MHC class II tolerant T cells undergo apoptosis upon re-exposure to tolerogen in vivo

P. Alard, R. Levy, M. Kosiewicz, M. Jones, J. W. Streilein

Research output: Contribution to journalArticle

3 Scopus citations

Abstract

Tolerance of MHC class II alloantigens can be achieved by intravenous injection of semiallogeneic hematopoietic cells into neonatal mice. Lymphoid cells of tolerant mice fail to proliferate or secrete interleukins IL-2 or IL-4 when stimulated in vitro with tolerogen. Since the lymphoid organs of B10.T(6R) tolerant mice contain normal levels of I-E reactive (Vβ11+) CD4+ T cells, deletion of alloreactive T cells does not appear to be the mechanism involved in the tolerance induction. To test whether T cells from tolerant animals can become activated under conditions that do not involve alloantigen stimulation, we stimulated these cells with immobilized anti-Vβ11 antibodies. Spleen cells from grafted tolerant and rejector mice proliferated in response to anti-Vβ11+ antibodies, suggesting they were not inert. We then tested whether Vβ11+ T cells from grafted mice can be induced to proliferate following stimulation with alloantigen in vivo. We adoptively transferred T cells from grafted tolerant and rejector mice into irradiated (B10.AQR x B10.T(6R))F1 mice and harvested the lymphoid organs after 65 h.
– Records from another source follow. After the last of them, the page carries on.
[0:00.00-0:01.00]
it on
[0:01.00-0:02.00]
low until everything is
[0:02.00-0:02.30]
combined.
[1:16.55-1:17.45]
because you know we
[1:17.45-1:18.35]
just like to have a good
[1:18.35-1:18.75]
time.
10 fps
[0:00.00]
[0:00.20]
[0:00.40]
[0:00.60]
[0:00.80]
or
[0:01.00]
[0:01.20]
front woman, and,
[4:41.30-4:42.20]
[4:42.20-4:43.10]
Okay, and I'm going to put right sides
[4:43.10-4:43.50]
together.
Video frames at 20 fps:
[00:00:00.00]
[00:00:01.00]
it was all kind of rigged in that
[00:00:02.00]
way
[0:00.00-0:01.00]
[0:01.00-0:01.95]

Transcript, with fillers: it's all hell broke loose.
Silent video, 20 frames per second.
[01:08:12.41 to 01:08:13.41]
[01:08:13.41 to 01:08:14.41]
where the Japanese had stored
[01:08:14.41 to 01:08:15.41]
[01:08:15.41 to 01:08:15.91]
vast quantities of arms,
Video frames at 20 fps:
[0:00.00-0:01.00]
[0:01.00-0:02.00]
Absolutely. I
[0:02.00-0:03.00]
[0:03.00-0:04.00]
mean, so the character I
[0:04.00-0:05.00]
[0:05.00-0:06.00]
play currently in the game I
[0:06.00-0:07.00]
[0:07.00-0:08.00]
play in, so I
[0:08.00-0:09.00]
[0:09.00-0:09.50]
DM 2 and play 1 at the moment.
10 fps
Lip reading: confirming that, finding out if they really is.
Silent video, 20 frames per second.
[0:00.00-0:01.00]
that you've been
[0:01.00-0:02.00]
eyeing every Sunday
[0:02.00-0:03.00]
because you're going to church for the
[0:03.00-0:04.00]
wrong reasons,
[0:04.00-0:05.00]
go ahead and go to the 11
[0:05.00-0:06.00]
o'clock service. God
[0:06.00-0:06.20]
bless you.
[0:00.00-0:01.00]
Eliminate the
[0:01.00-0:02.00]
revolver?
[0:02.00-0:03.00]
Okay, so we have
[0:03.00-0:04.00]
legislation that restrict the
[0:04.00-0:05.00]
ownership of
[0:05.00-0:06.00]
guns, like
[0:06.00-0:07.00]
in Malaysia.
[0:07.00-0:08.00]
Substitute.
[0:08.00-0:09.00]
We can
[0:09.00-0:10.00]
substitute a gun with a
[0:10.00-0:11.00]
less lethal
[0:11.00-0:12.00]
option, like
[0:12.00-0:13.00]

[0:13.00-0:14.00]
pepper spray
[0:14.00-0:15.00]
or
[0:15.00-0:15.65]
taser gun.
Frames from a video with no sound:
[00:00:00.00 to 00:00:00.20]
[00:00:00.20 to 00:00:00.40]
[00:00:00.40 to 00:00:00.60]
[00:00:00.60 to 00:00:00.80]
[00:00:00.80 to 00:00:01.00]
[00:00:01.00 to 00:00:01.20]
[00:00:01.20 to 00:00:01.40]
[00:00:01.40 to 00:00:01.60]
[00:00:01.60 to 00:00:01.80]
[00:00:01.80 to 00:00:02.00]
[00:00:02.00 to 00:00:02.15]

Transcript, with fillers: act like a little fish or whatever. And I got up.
Cells from both grafted tolerant and rejector mice underwent blast transformation, but only cells from rejector mice proliferated when exposed to immobilized anti-Vβ11 antibodies. The failure of Vβ11+ cells from tolerant mice to proliferate after in vivo stimulation may be because they are apoptotic. To test this hypothesis, spleen cells from naive or neonatally tolerized (with (B10.AQR x B10.T(GR))F1 cells) B10.T(6R) mice were adoptively transferred into irradiated (B10.AQR x B10.T(GR))F1 mice and bcl-2 expression was analysed in harvested Vβ11+ cells. Large cells recovered from recipients of naive 6R cells expressed bcl-2 mRNA. By contrast, large cells harvested from recipients of tolerized 6R cells did not express bcl-2 mRNA, suggesting bcl-2 mRNA expression was down-regulated in these mice. Moreover, in another experiment, large Vβ11+ cells from grafted tolerant animals recovered after transfer into irradiated (B10.AQR x B10.T(6R))F1 mice did not express the bcl-2 protein as determined by flow cytometry, and contained fragmented DNA as assessed by the TUNEL method. Taken together, these data suggest that MHC class II tolerant T cells undergo apoptosis upon re-exposure tolerogen in vivo.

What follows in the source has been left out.